Task description — Each entry below is to be reproduced exactly, though any pictures it holds must be omitted.

= = =

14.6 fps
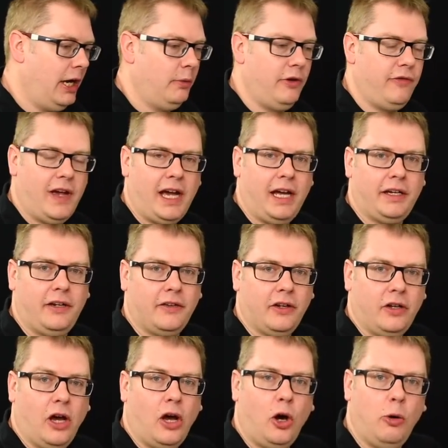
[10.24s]
and we've added
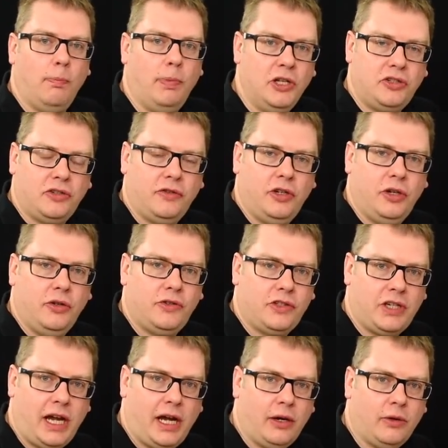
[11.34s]
a whole bunch of new
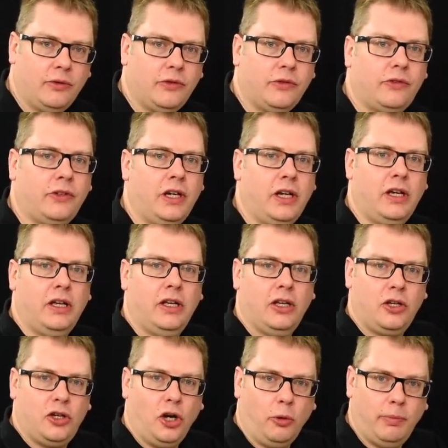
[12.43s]
sounds,
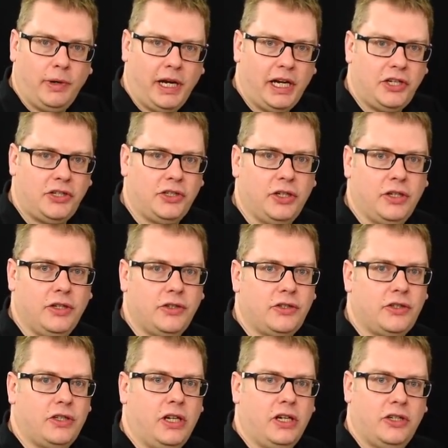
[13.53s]

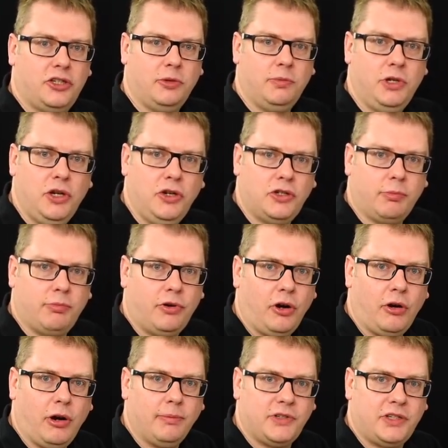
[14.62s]
combinations, some user
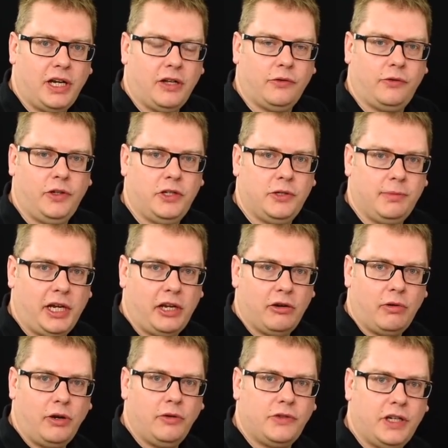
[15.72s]
program sounds for you to make
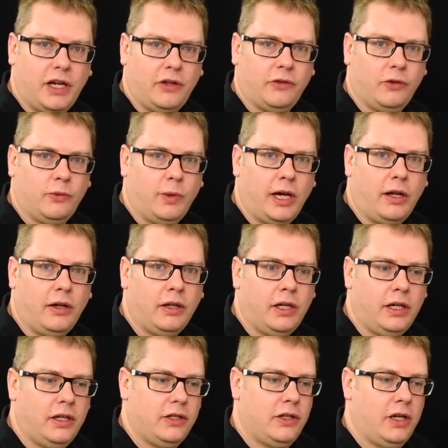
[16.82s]
your own sounds as well,
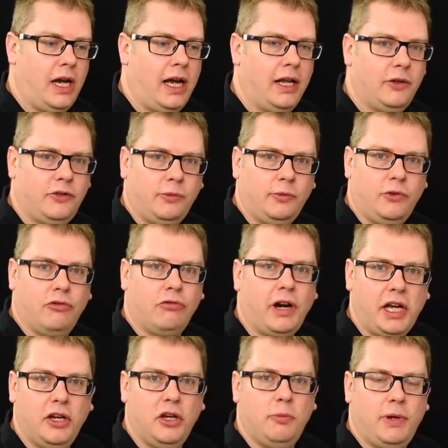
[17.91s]
and some
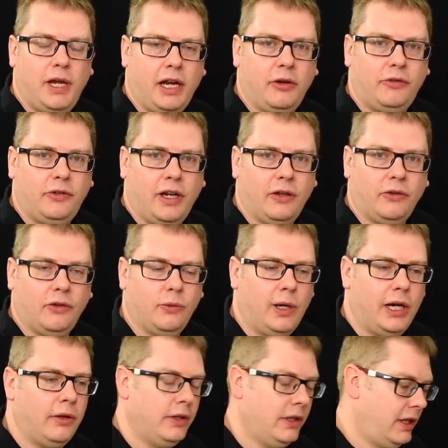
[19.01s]
great new piano sounds as
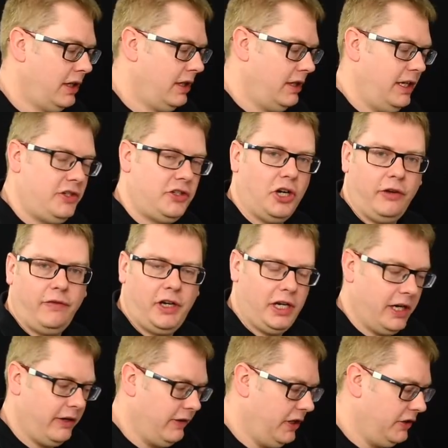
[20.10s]
well. Let's dive
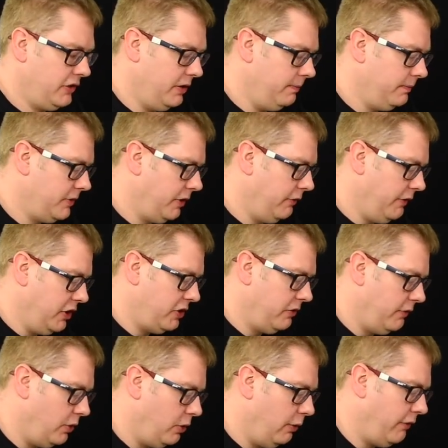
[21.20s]
in and have a listen. So
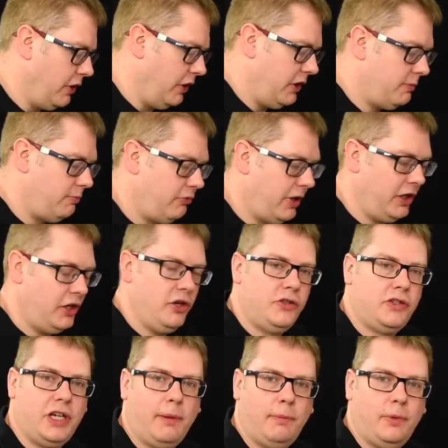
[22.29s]
first of all, we've got this brand
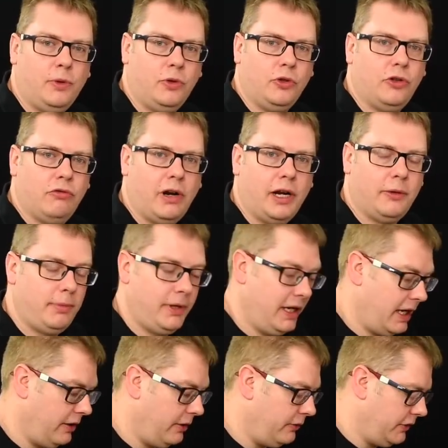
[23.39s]
new sampled grand
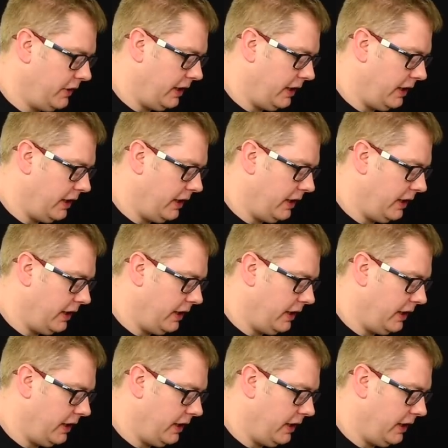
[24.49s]
piano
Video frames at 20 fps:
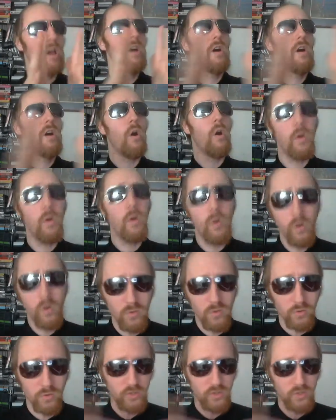
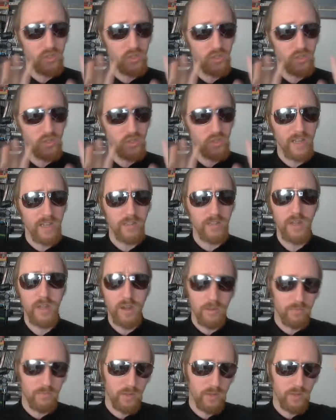whole giant
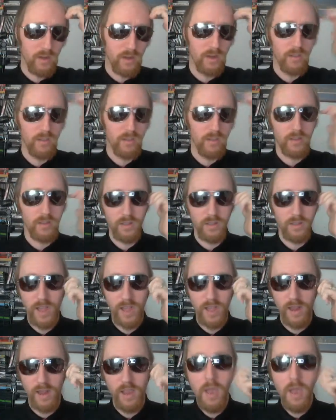topic other than
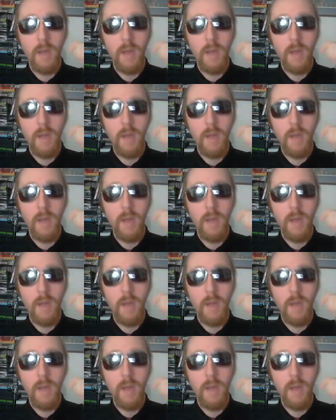that.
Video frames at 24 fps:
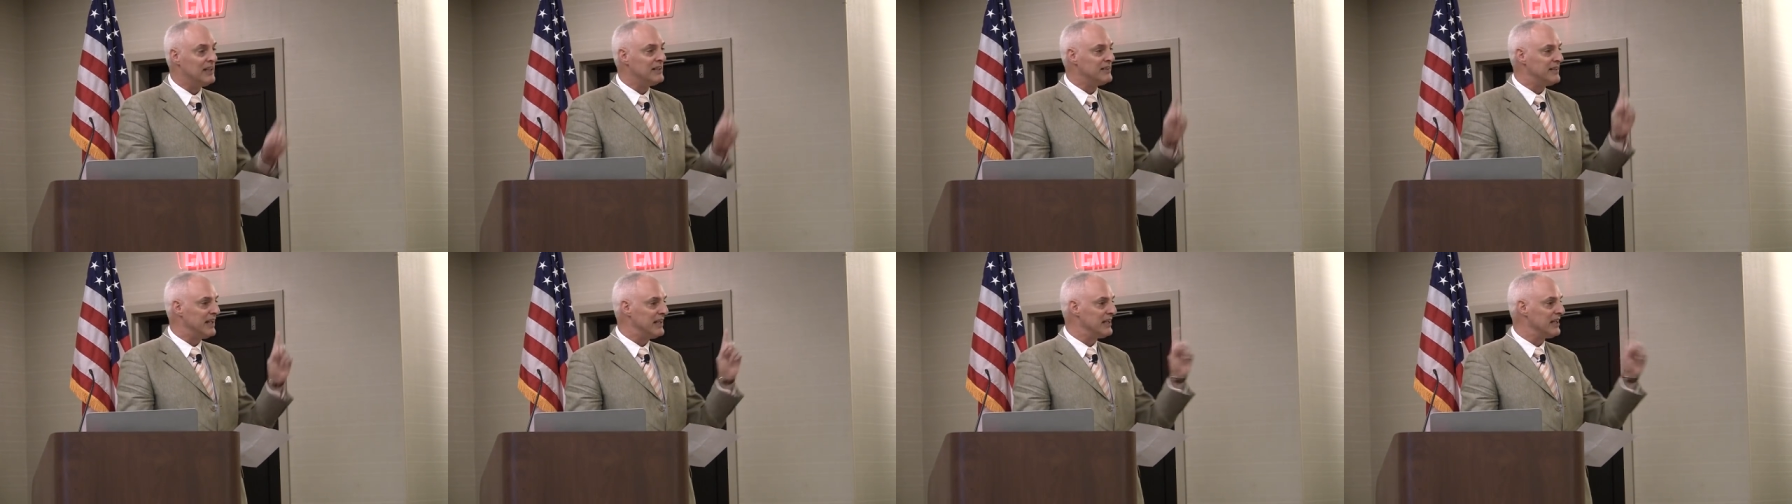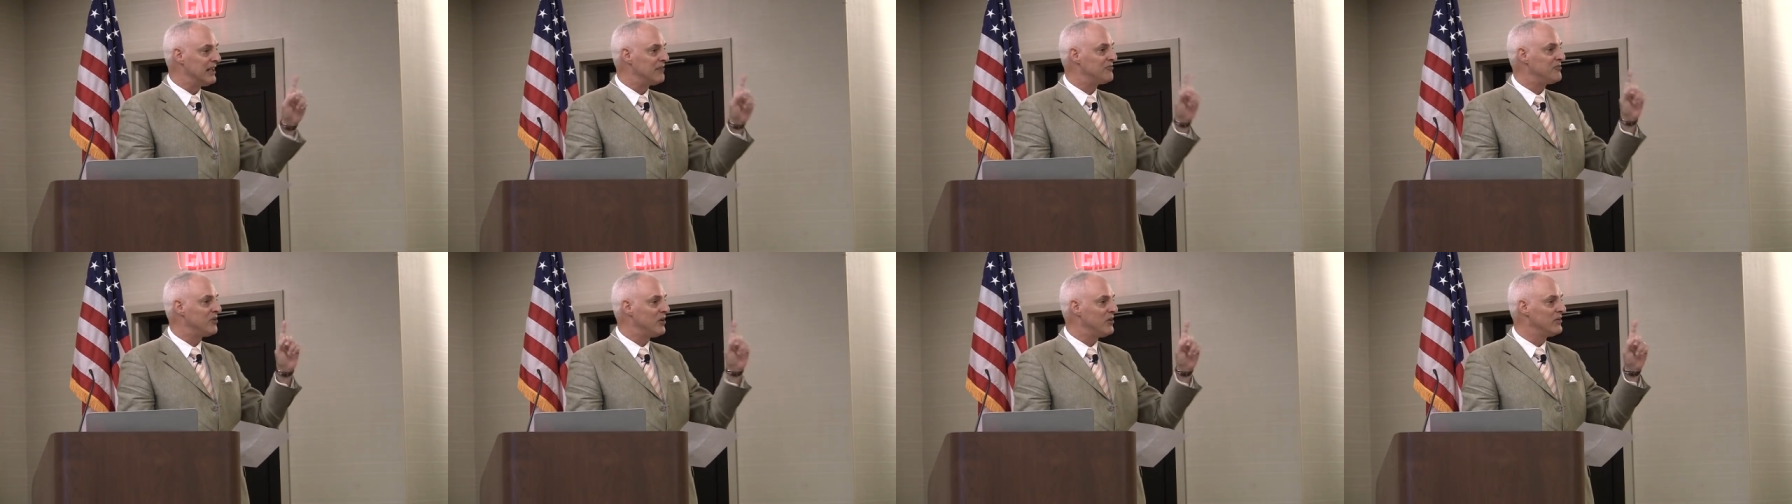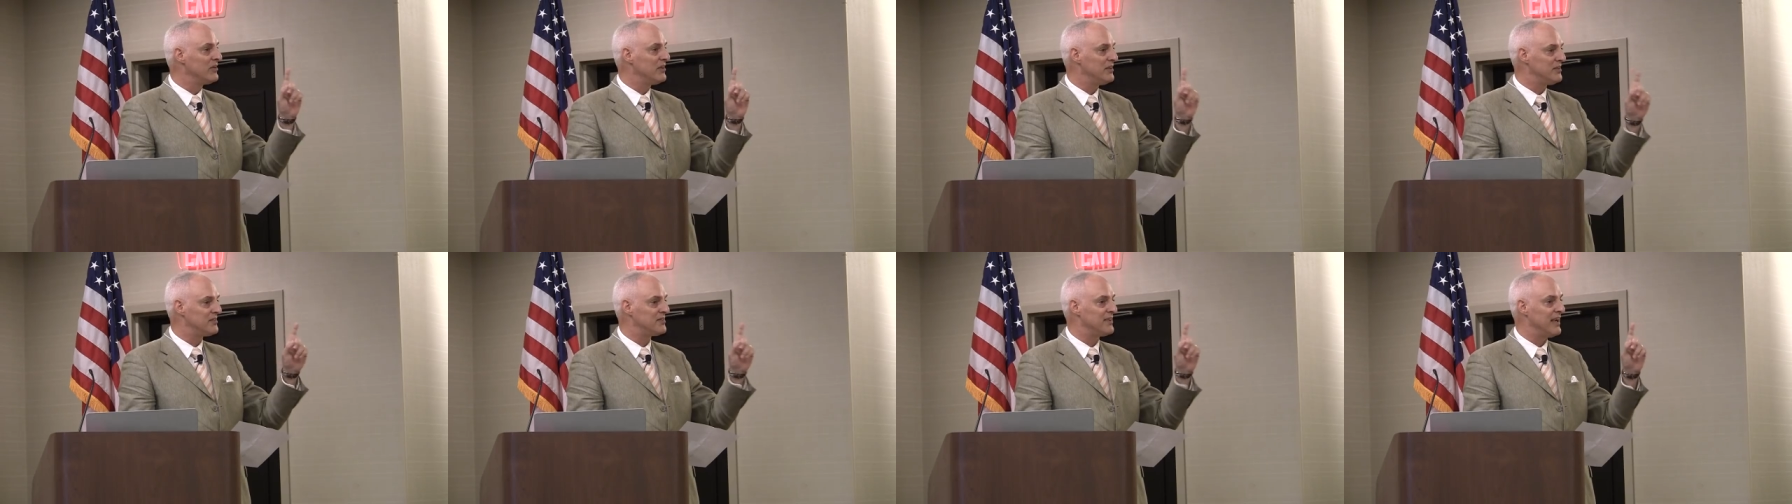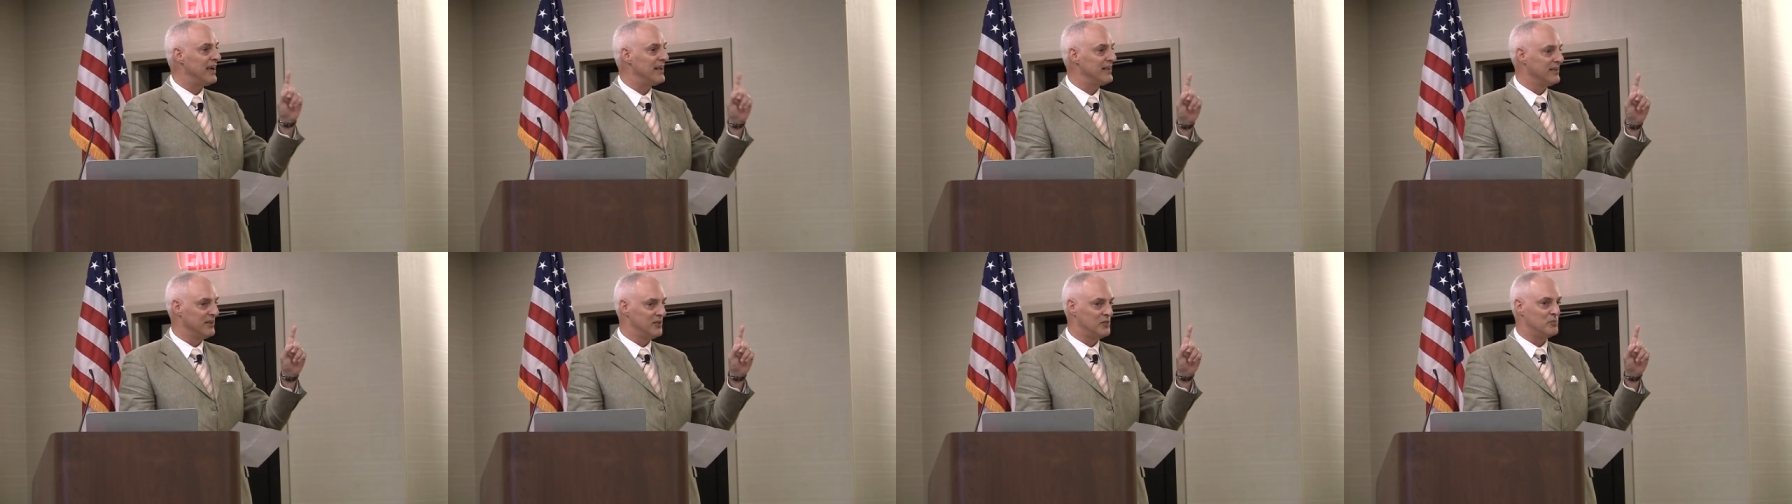they left only
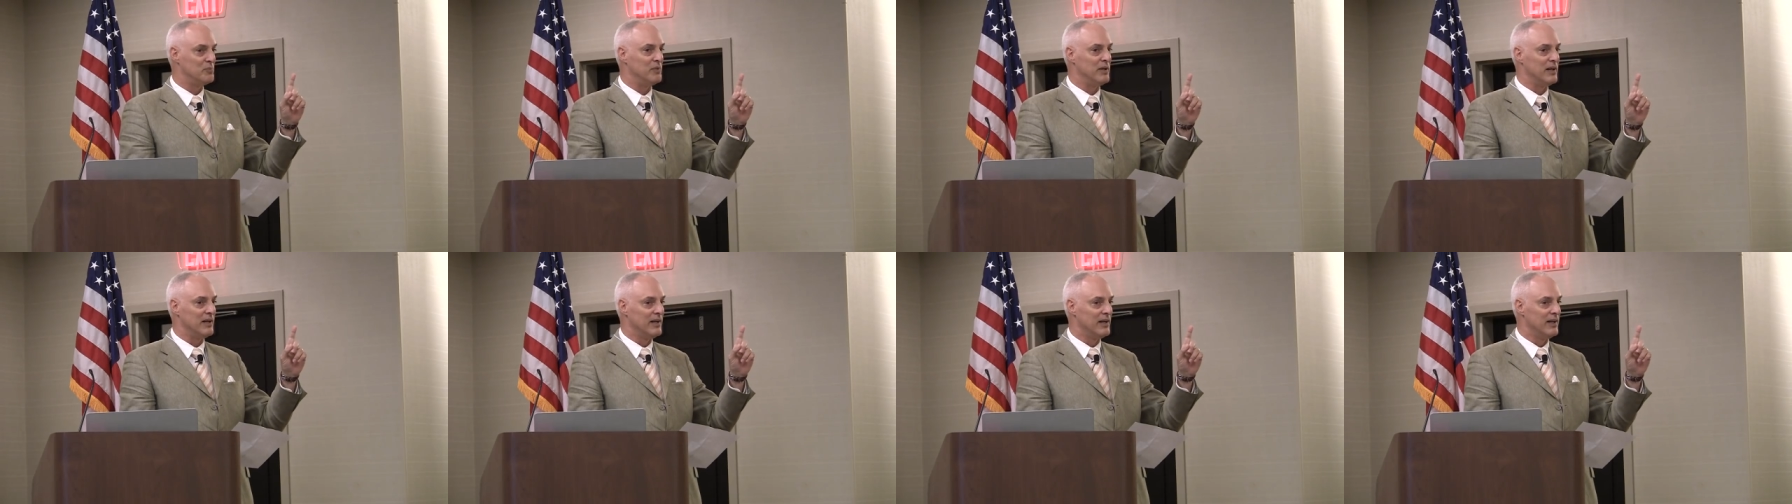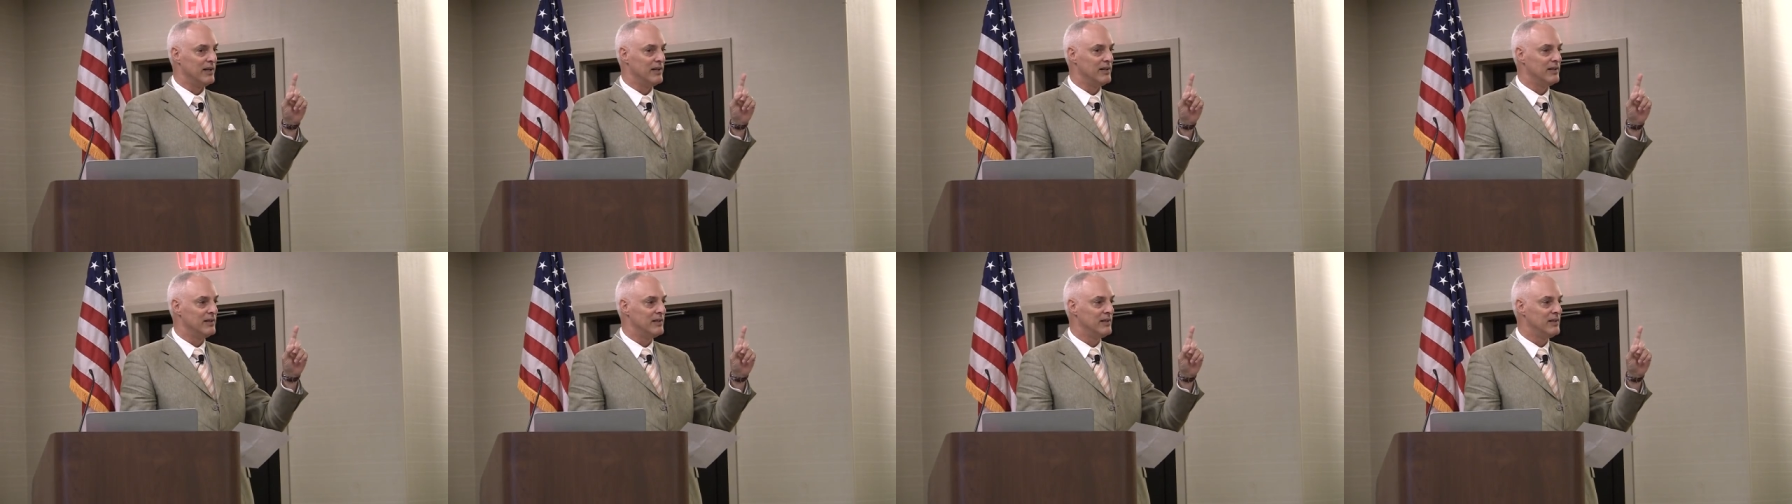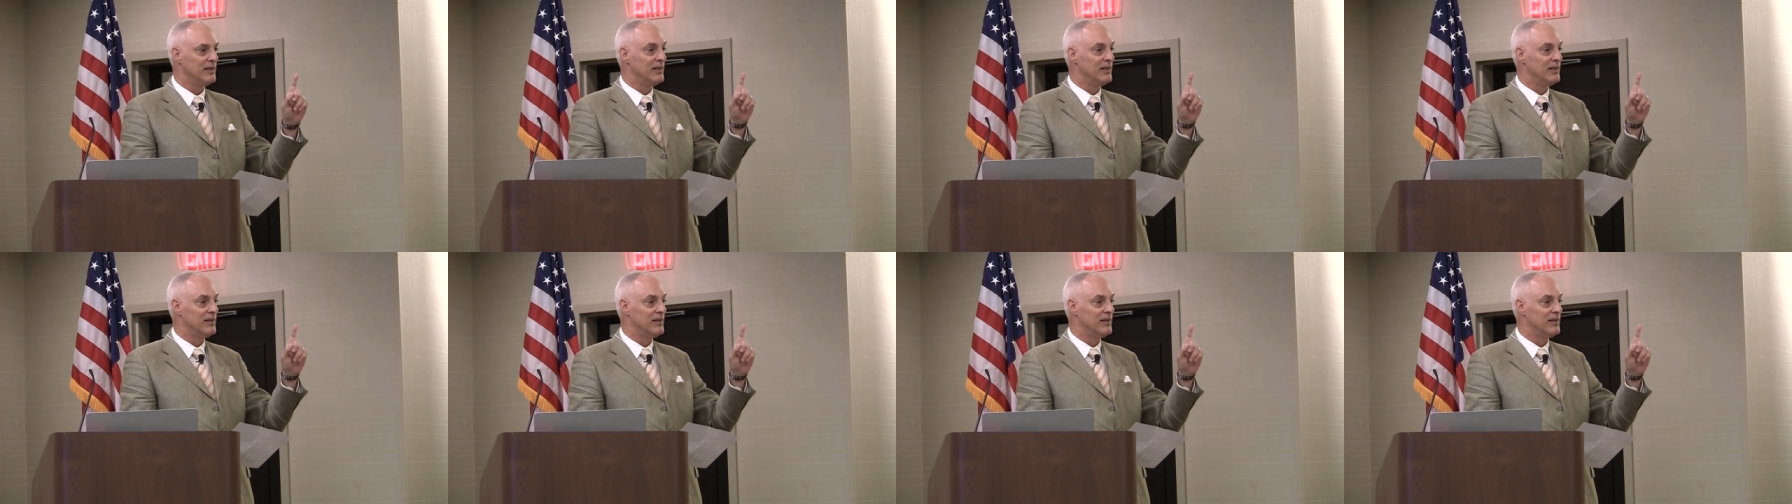silence behind.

= = =

Response box —
14.6 fps
[10.24s]
and we've added
[11.34s]
a whole bunch of new
[12.43s]
sounds,
[13.53s]

[14.62s]
combinations, some user
[15.72s]
program sounds for you to make
[16.82s]
your own sounds as well,
[17.91s]
and some
[19.01s]
great new piano sounds as
[20.10s]
well. Let's dive
[21.20s]
in and have a listen. So
[22.29s]
first of all, we've got this brand
[23.39s]
new sampled grand
[24.49s]
piano
Video frames at 20 fps:
whole giant
topic other than
that.
Video frames at 24 fps:
they left only
silence behind.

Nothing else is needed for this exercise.